Dysautonomia International Logo | Image courtesy Dysautonomia International, St. George News
Dysautonomia International Logo | Image courtesy of Dysautonomia International, St. George News

Her illness has also disrupted her education.

“I miss about three-quarters of the school year because I can’t get out of bed and off the couch,” she said.

With the assistance of administrators at Tuacahn High School, Alyna Eaves does much of her education online, although she does attend classes as often as possible.

The illness has turned the Eaves family upside-down, Tara Eaves said. A credentialed teacher, she has had to give up her full-time position and work instead as a para-professional, which allows her a degree of flexibility she did not have as a teacher.

“That way I don’t have to come to work early, I don’t have to stay late for meetings,” Tara Eaves said. “If she needs me, I can leave; that way, I don’t have a classroom I don’t (sic) need to find coverage for.”

Like many of those dealing with this syndrome, Alyna Eaves spends an inordinate amount of time at doctors’ offices and at the hospital.

“We were just there last week, a couple of ER visits,” Tara Eaves said. “Doctor’s appointments, ER visits — you try not to go to the ER unless it’s really important because they don’t really understand POTS, so there’s nothing they can really do.”

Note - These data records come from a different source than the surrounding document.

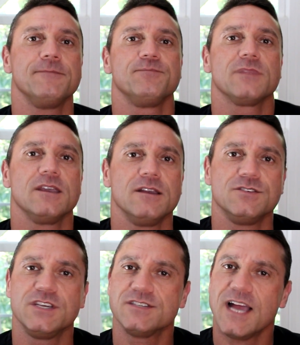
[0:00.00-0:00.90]
me,
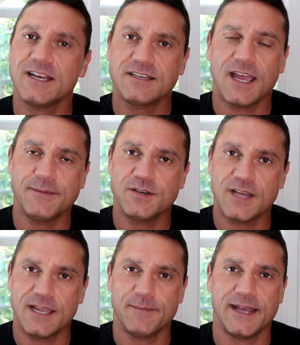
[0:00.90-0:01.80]
she's not a type 2
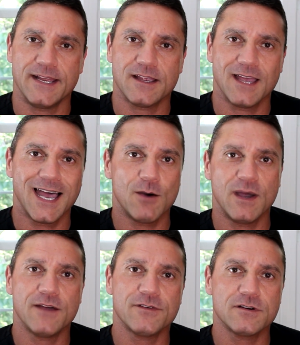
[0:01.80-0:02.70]
diabetic,
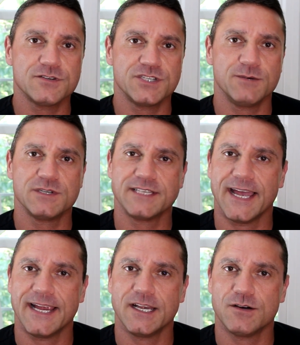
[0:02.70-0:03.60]
however, she was
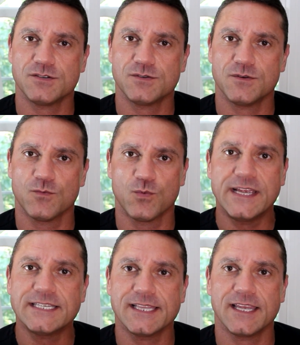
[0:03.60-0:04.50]
diagnosed
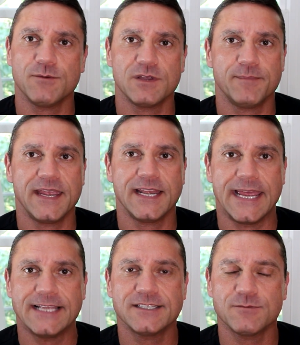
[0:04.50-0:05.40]
recently with being
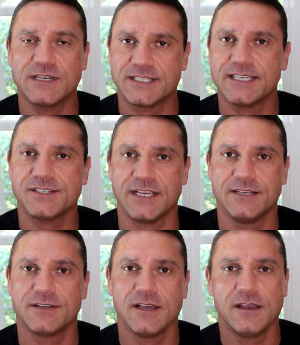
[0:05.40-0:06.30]
insulin
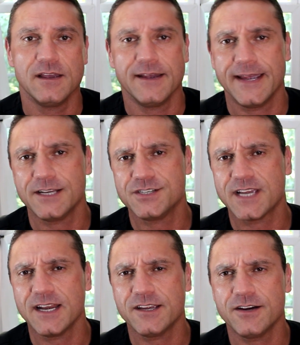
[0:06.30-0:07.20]
resistant, and
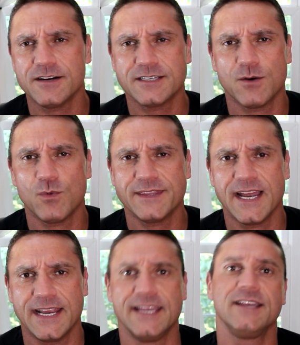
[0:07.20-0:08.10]
she's kind of curious on what
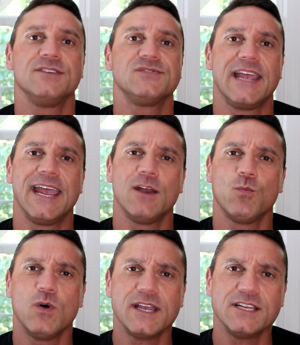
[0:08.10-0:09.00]
that is
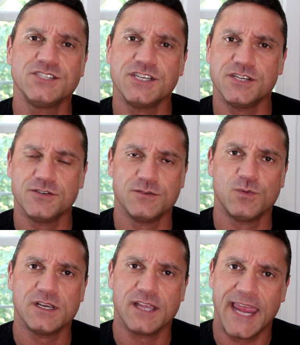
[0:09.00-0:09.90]
and what can she
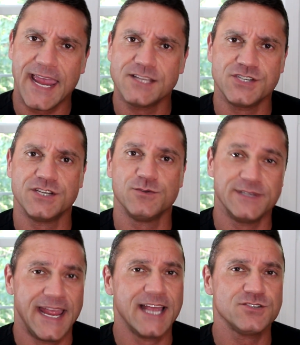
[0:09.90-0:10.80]
do
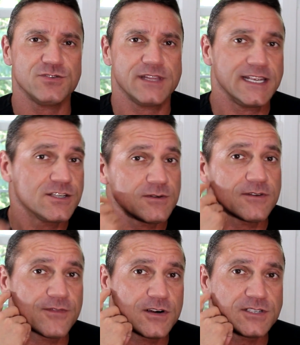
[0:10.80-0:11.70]
naturally to
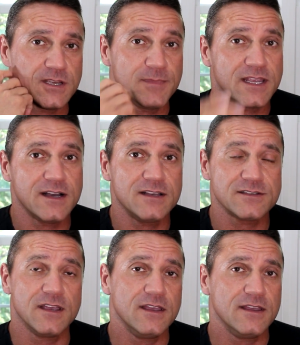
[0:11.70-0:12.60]
reverse it,
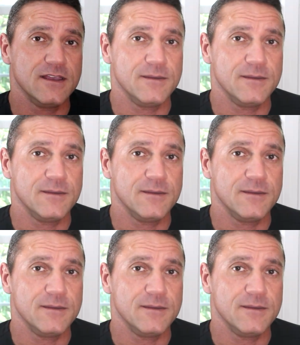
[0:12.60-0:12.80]
because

Both Tara Eaves and Hollinshead said their main hope is to raise awareness about the syndrome.

“This is an invisible illness, you can’t see it,” Tara Eaves said. “Every test that came back during our diagnosis was ‘she’s perfectly fine, this is normal, that is normal, we don’t know what’s wrong with your daughter’. It is easily diagnosed if doctors were aware of it.”

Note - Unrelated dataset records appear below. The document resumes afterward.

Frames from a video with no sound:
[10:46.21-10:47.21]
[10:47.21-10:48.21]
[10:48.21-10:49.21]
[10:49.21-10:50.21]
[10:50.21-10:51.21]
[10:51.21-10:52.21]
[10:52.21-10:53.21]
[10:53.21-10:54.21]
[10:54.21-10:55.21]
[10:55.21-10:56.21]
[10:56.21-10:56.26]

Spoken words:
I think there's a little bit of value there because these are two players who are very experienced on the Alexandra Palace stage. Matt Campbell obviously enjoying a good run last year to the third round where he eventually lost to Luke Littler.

The test for postural orthostatic tachycardia syndrome involves taking blood pressure readings over a period of time, with the patient moving from a lying-down position to standing, Tara Eaves said. A tilt-table test is also an option, but is much more expensive, she said.

Since her diagnosis, simple changes in diet have made a dramatic difference in her ability to function, Hollinshead said. By eliminating all grains, adopting a paleo diet and increasing her sodium intake, she was able to quickly recover.

“That was a huge turning point,” Hollinshead said. “I would say within three weeks of changing the way I ate, all of a sudden I could stand up, I could think clearer and I wasn’t having these moments where I felt like I was going to faint every time I stood up.”

So far, even with dietary and lifestyle changes, Alysa Eaves has not been able to recover her former energy, but there is a possibility the disease could go into remission, she said, something she is hopeful will come to pass.

“Only for a percentage does it eventually go away,” Alysa Eaves said. “So I’m hoping I can get rid of POTS, but it’s a slim chance.”